‘Good. I’ll take you there and—’ I paused. ‘I’ll—I’ll take you there and—’ Again I paused; I could not help it. ‘And leave you there in safety,’ I ended at last in a gruff harsh whisper.

‘Yes, my lord. And then you will go home in safety?’

‘Perhaps. That doesn’t matter.’

‘Yes, it does matter,’ said she, softly. ‘For I would not be in safety unless you were.’

‘Ah, Phroso, don’t do that,’ I groaned inwardly.

‘Yes, you will go back in safety, back to your own land, back to the lady—’

‘Never mind—’ I began.

‘Back to the lady whom my lord loves,’ whispered Phroso. ‘Then you will forget this troublesome island and the troublesome—the troublesome people on it.’
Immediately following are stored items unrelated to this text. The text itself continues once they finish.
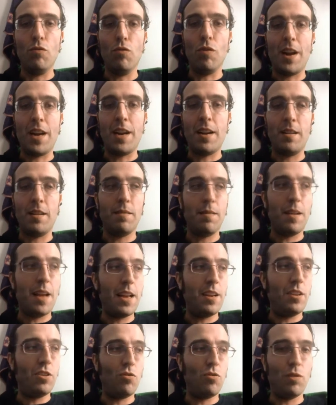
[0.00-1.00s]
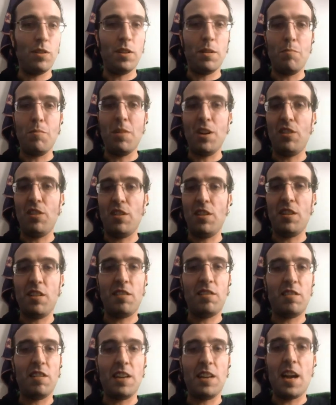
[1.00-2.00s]
Right, heading toward the middle of
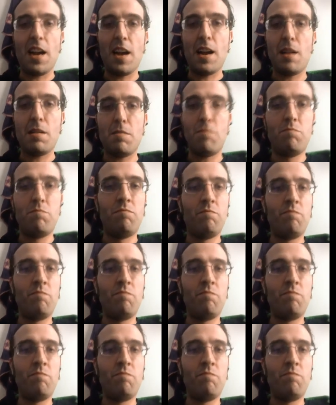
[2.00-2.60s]
the cigar,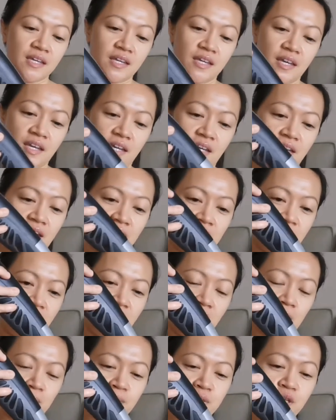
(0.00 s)
it
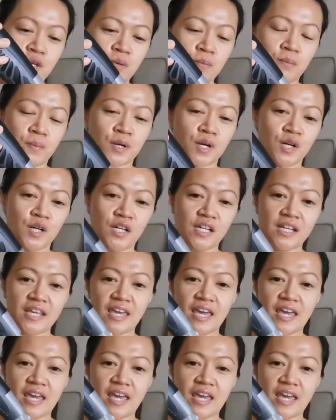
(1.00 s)
helps you burn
Her face was no more than a foot from mine—pale, with sad eyes and a smile that quivered on trembling lips; the fairest face in the world that I had seen or believed any man to have seen; and her hand rested in mine. There may live men who would have looked over her head and not in those eyes—saints or dolts; I was neither; not I. I looked. I looked as though I should never look elsewhere again, nor cared to live if I could not look. But Phroso’s hand was drawn from mine and her eyes fell. I had to end the silence.